"The Lazy Song" is a song by American singer-songwriter Bruno Mars for his debut studio album Doo-Wops & Hooligans (2010). It was serviced to contemporary hit radios in the United States on February 15, 2011, as the album's third single by Atlantic and Elektra. Development of "The Lazy Song" began while Mars, Philip Lawrence and Ari Levine were hanging around the studio and didn't feel like working. The trio, produced the track under their alias, the Smeezingtons, and wrote the song in collaboration with singer-songwriter K'naan. Musically, "The Lazy Song" has been described as borrowing "heavily from roots reggae" and has been compared to the reggae style of Jason Mraz, while lyrically it is an anthem to laziness.

"The Lazy Song" reached number four on the US Billboard Hot 100, while it topped the charts in Denmark and in the United Kingdom. It charted on most markets within the top five. It was certified seven times platinum by the Recording Industry Association of America (RIAA), five times by the Australian Recording Industry Association (ARIA) and four times by Music Canada (MC), respectively. It was one of the best selling digital singles of 2011 with sales of 6.5 million copies. Cameron Duddy and Mars directed the accompanying music video, in which Mars hangs out with five dancers wearing monkey masks while jesting around in his underwear. Mars sang "The Lazy Song" on the television show American Idol and performed it during The Doo-Wops & Hooligans Tour (2010–12), the Hooligans in Wondaland Tour (2011), and occasionally on The Moonshine Jungle Tour (2013–14).

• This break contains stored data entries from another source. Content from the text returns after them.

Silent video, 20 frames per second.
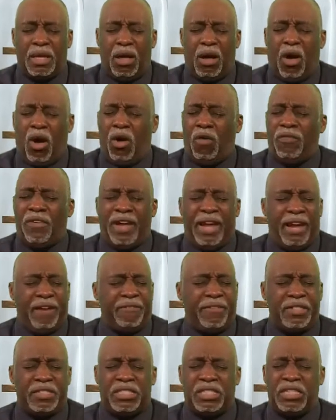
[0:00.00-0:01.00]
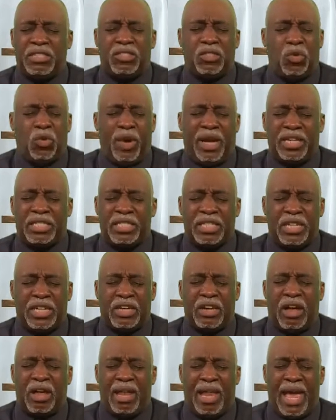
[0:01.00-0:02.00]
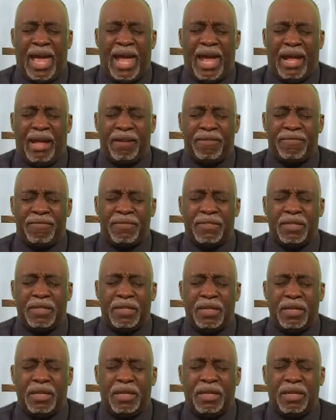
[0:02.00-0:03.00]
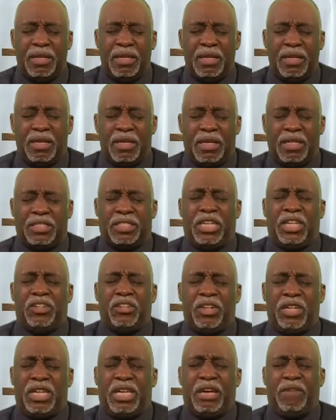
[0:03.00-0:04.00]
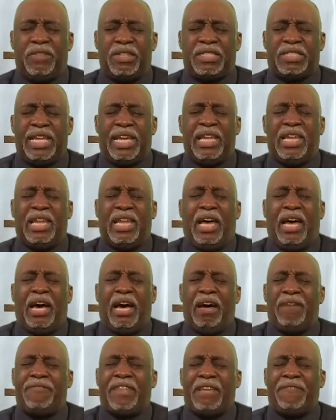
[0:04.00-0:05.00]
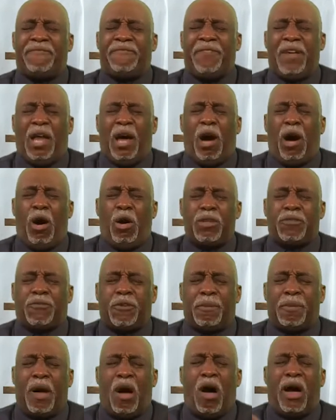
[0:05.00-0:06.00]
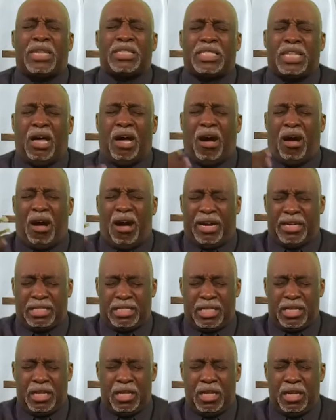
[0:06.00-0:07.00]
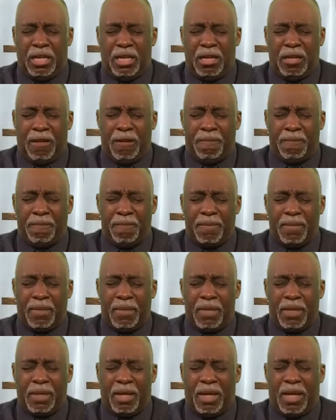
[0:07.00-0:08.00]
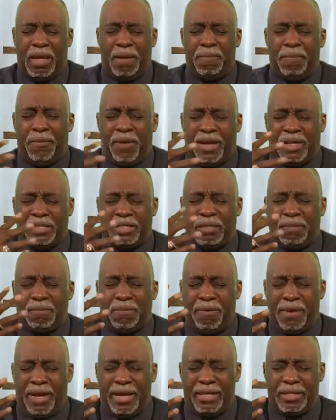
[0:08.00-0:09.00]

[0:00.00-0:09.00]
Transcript: over every situation in our lives. Continue to give us that love that flows from heart to heart and breath to breath.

Development and production
In an interview with Sound on Sound, Ari Levine explained how they came up with the song "[It] was a very tough song to write, even though it is so simple. That song began one day when we were hanging around the studio and hadn't written a song for a few days and we were kind of burnt out and didn't feel like working. We felt lazy. 'K'naan' was in the studio with us, and the four of us suddenly came up with this idea." He added, "After that we had a really hard time getting the groove and the drums to sit right. Once you have one piece of the puzzle, like when you realise that a drum track is good, you can add other things in after that." Bruno Mars affirmed that they were trying to be "magical and historic" thus creating a track "that was better than the Beatles". Due to the frustration of not being able to do so, Mars said "Today I don't feel like doing anything at all", which according to him was an eye-opener. In 2013, on the GQ Cover Story, the artist revealed that he didn't like the song.

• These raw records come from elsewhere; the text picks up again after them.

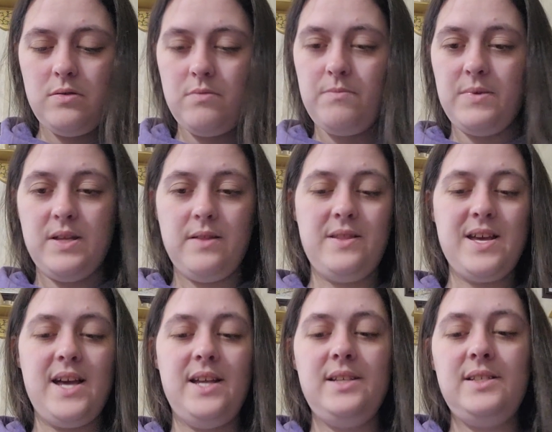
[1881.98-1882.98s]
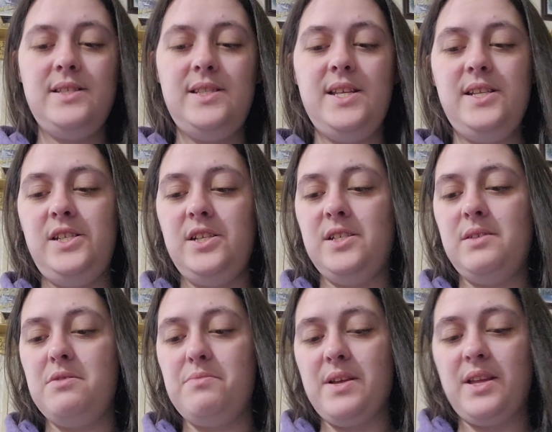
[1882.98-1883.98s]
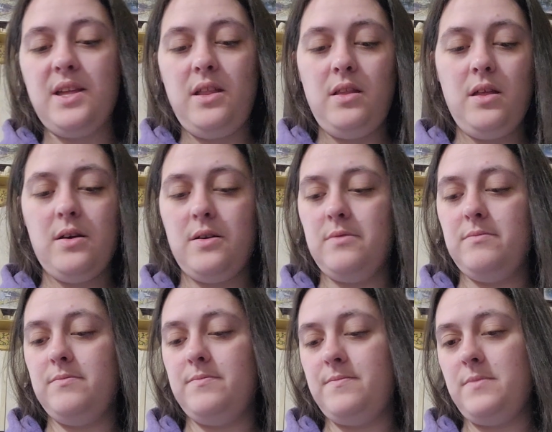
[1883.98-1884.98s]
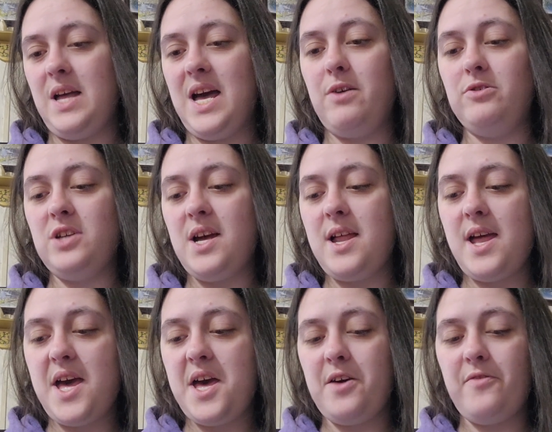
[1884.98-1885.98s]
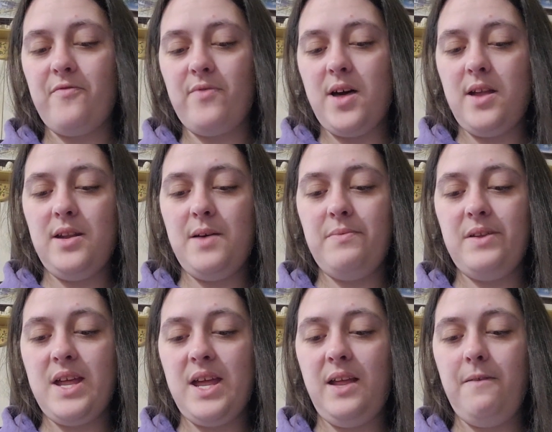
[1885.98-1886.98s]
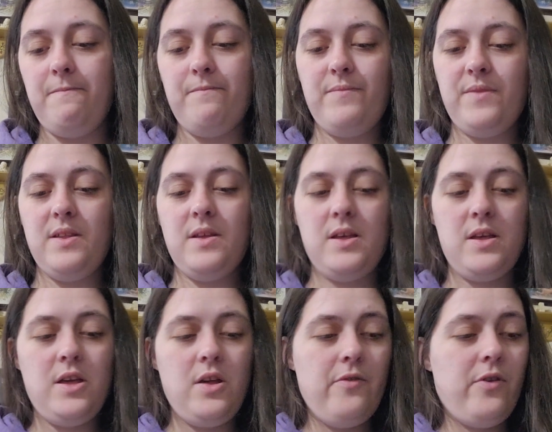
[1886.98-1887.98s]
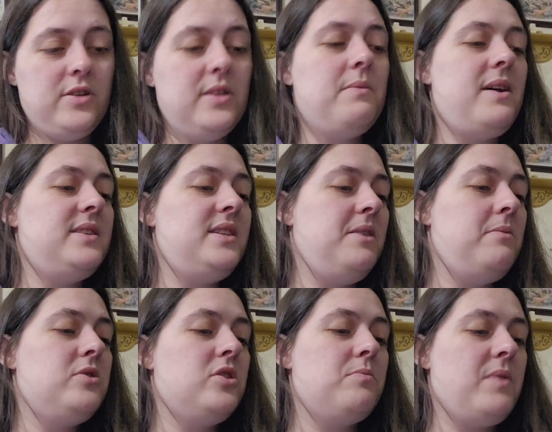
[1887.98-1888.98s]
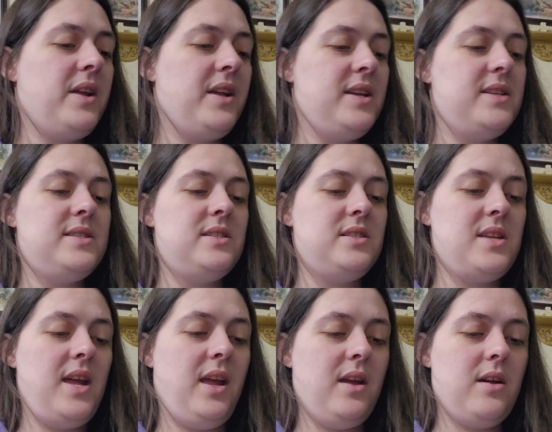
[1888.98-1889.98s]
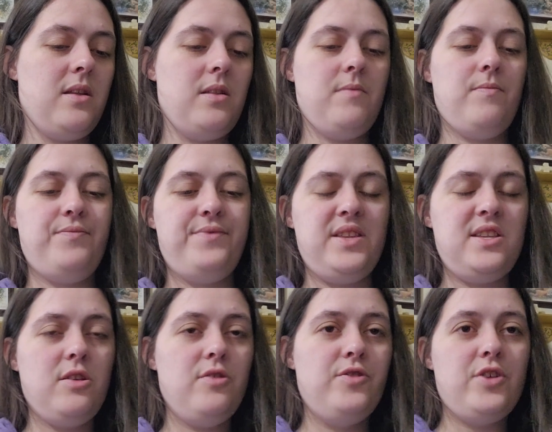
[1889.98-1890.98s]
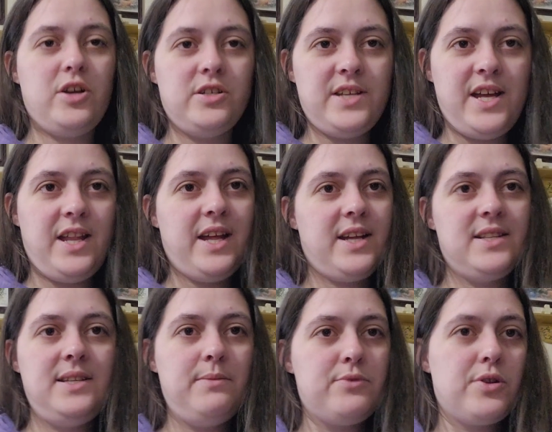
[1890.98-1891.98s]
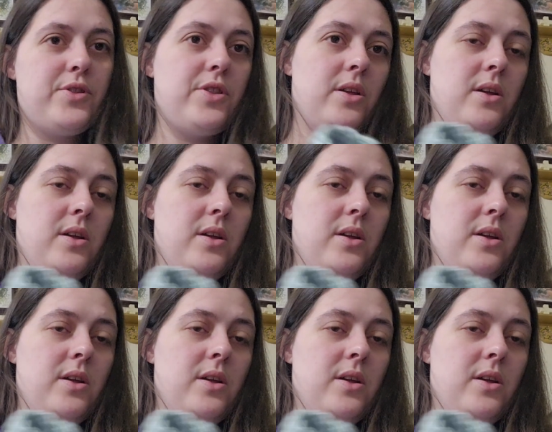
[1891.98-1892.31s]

But that is this year's temperature blanket. I'll try to have an update on my temperature blankets like on Thursday, like a temperature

"The Lazy Song" was written by Mars, Philip Lawrence, Levine and K'naan, while production was handled by the former three production-team, the Smeezingtons. Levine and Mars played all the instruments on the track and recorded them. The former was also responsible for engineering the song at Levcon Studios in Los Angeles, California. Jash Negandhi (DJ Dizzy) was responsible for the scratching on the track. The single was mixed at Larrabee Sound Studios in Los Angeles, California by Manny Marroquin, while Christian Plata and Erik Madrid served as the assistants for mix. It was mastered by Stephen Marcussen at Marcussen Mastering in Hollywood, California.

Composition

"The Lazy Song" is a reggae, reggae-pop and ska track, borrowing "heavily from roots reggae". According to the digital sheet music published by Alfred Music Publishing, the song was written in the key of B major and is set in time signature of common time with a tempo of 88 beats per minute, with Mars's vocal range spanning from F4 to B5. "The Lazy Song" instrumentation features scratching and a drum beat. Its production has been compared to the reggae style of Jason Mraz and Sugar Ray. Tim Sendra of AllMusic said it was one of the tracks from Doo-Wops & Hooligans that captured the laid-back groove.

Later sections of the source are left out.